> [Work to complete]: Your task is to repeat exactly the lines below between the line holding "[2:04:55.90-2:04:56.80]" and the line holding "[2:05:04.00-2:05:04.50]", inclusive, and only those.
>>
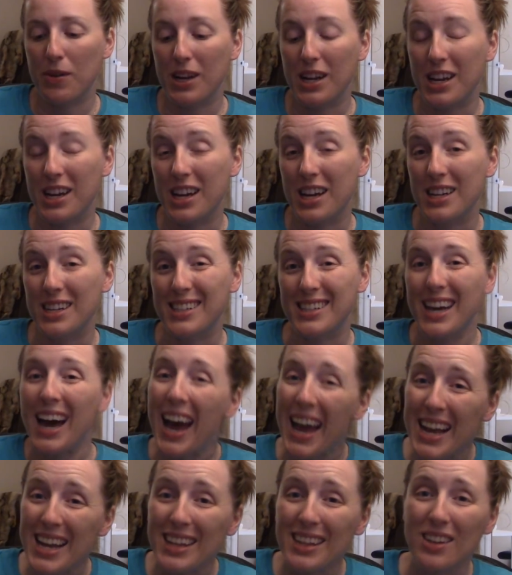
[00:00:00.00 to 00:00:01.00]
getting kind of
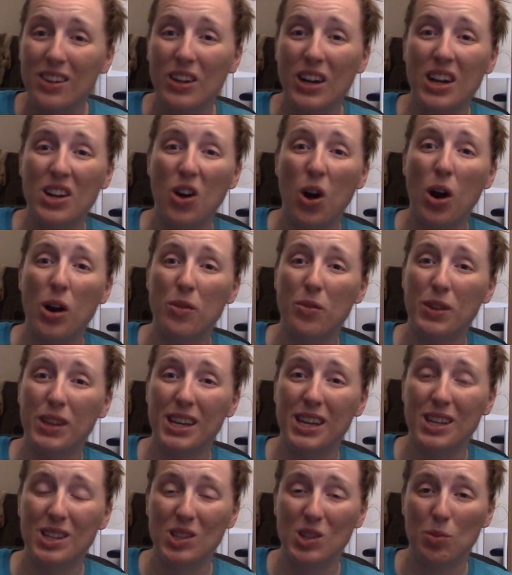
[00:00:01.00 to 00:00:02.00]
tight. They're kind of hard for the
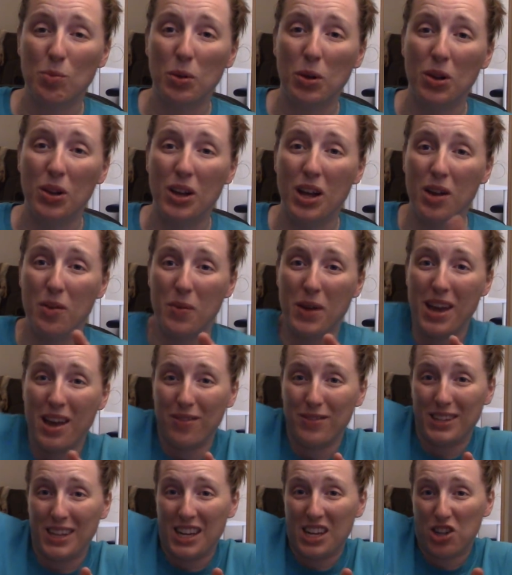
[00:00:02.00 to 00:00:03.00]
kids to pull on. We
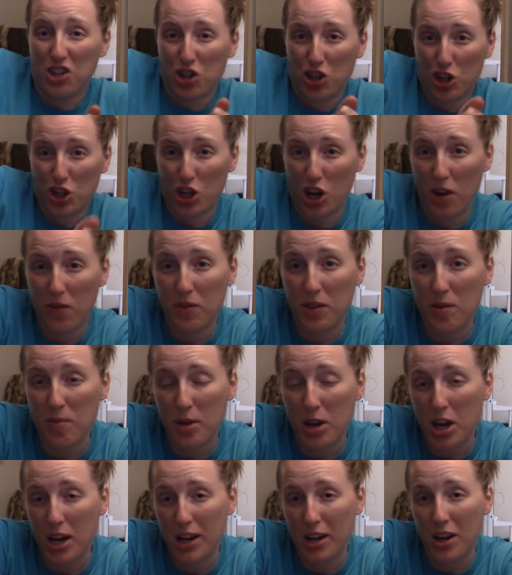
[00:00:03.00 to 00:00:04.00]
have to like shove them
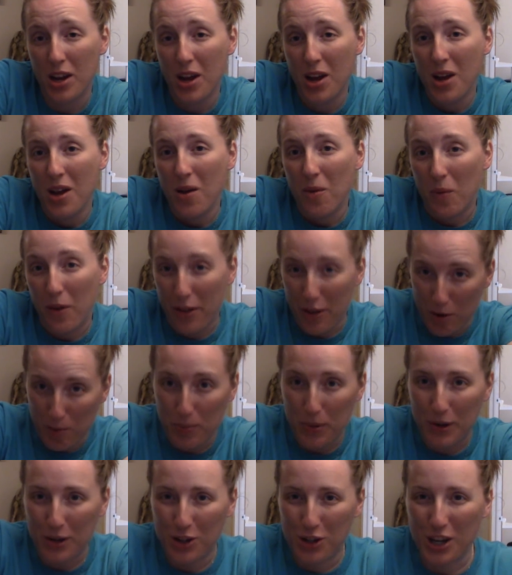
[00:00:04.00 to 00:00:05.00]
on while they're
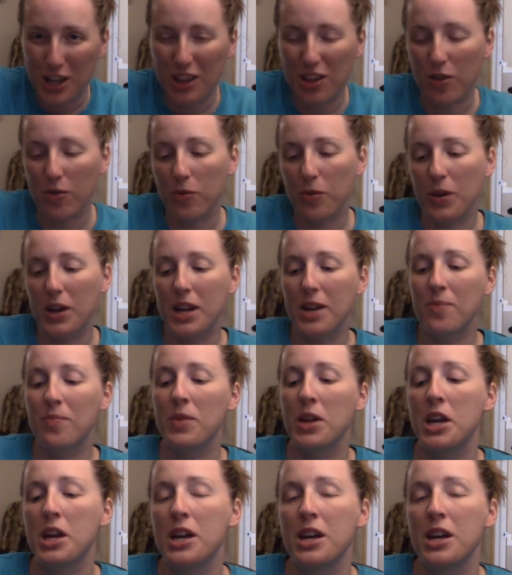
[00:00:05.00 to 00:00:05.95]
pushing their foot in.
<<
>>
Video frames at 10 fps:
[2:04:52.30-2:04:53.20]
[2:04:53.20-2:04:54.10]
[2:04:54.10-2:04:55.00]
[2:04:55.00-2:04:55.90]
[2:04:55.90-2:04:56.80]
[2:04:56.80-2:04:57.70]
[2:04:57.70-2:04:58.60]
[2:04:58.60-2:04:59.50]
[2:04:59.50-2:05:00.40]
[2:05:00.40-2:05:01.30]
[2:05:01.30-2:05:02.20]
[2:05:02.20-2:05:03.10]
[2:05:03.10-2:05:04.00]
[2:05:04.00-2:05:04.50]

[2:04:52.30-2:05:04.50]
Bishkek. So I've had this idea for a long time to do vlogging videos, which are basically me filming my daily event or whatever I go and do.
<<
>>
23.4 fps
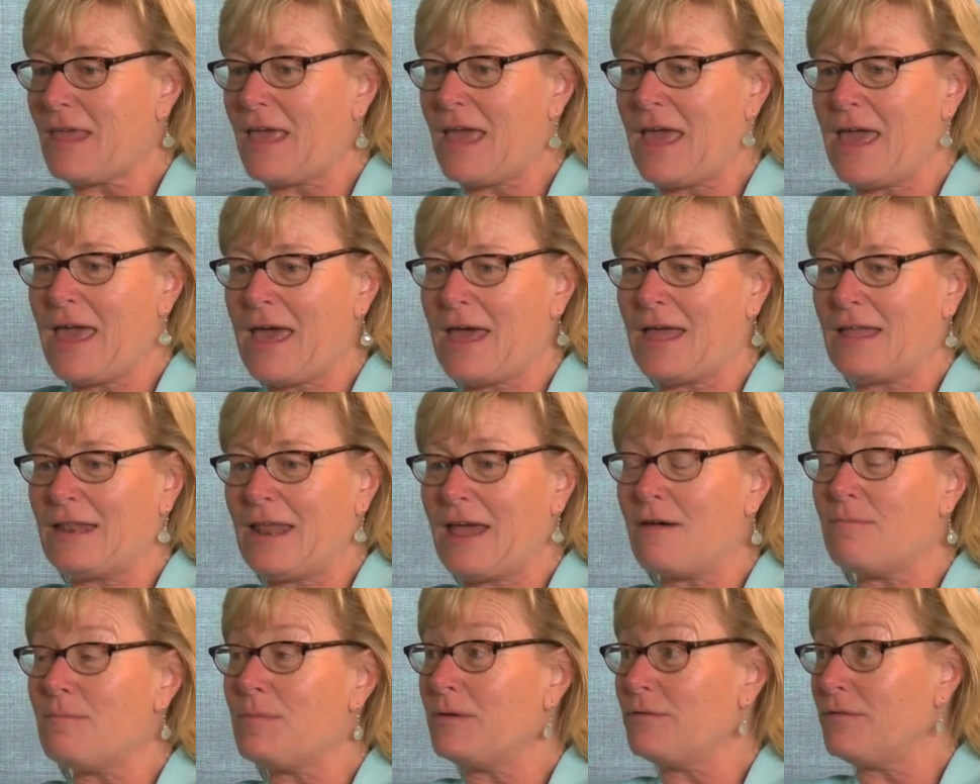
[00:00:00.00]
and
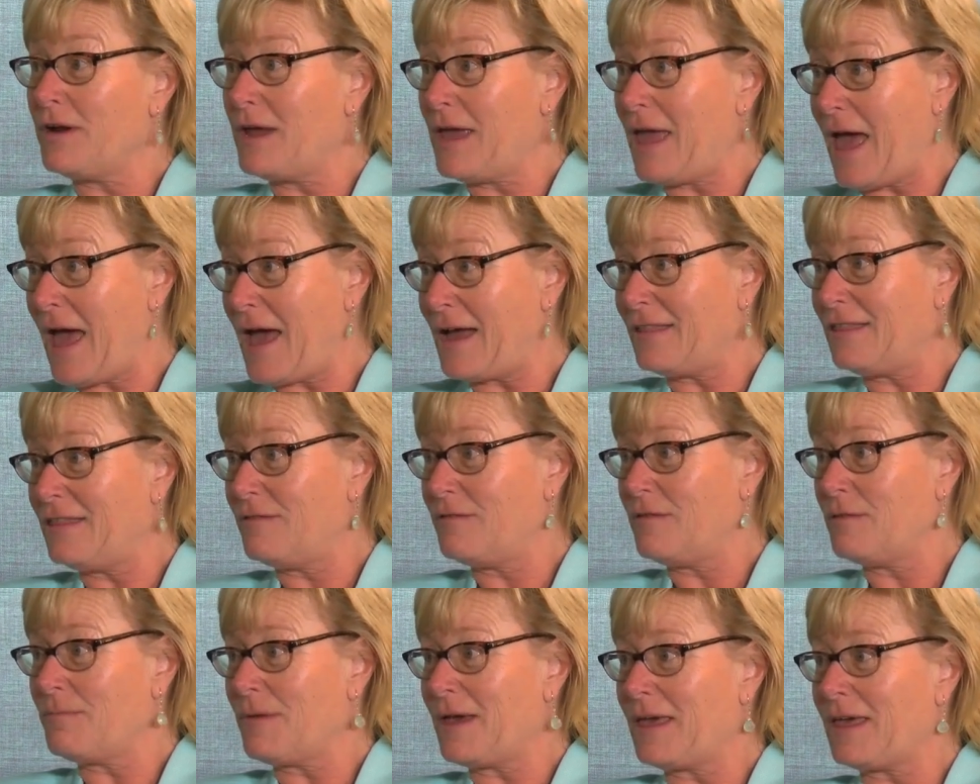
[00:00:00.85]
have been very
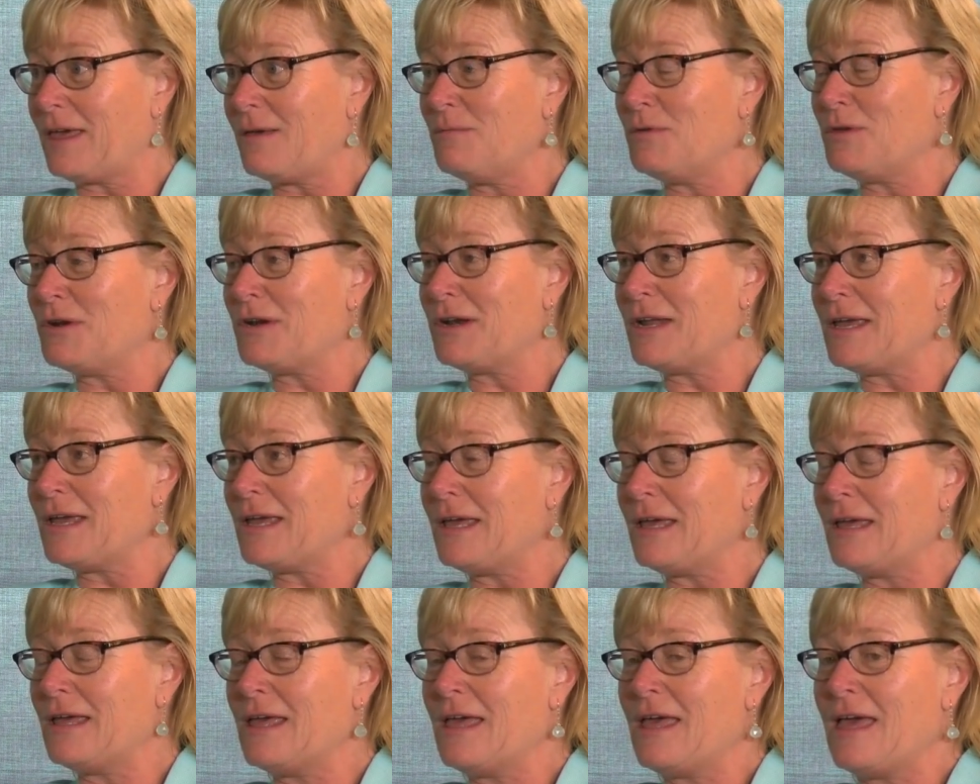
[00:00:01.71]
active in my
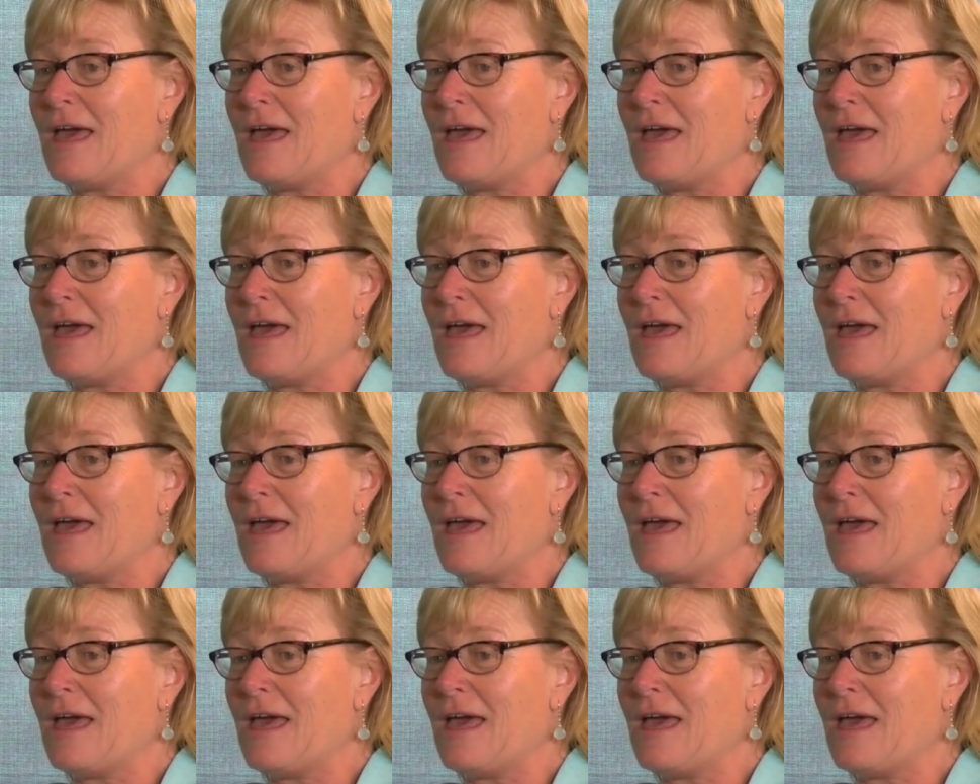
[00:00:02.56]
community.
<<
> [Solution for this task]:
[2:04:55.90-2:04:56.80]
[2:04:56.80-2:04:57.70]
[2:04:57.70-2:04:58.60]
[2:04:58.60-2:04:59.50]
[2:04:59.50-2:05:00.40]
[2:05:00.40-2:05:01.30]
[2:05:01.30-2:05:02.20]
[2:05:02.20-2:05:03.10]
[2:05:03.10-2:05:04.00]
[2:05:04.00-2:05:04.50]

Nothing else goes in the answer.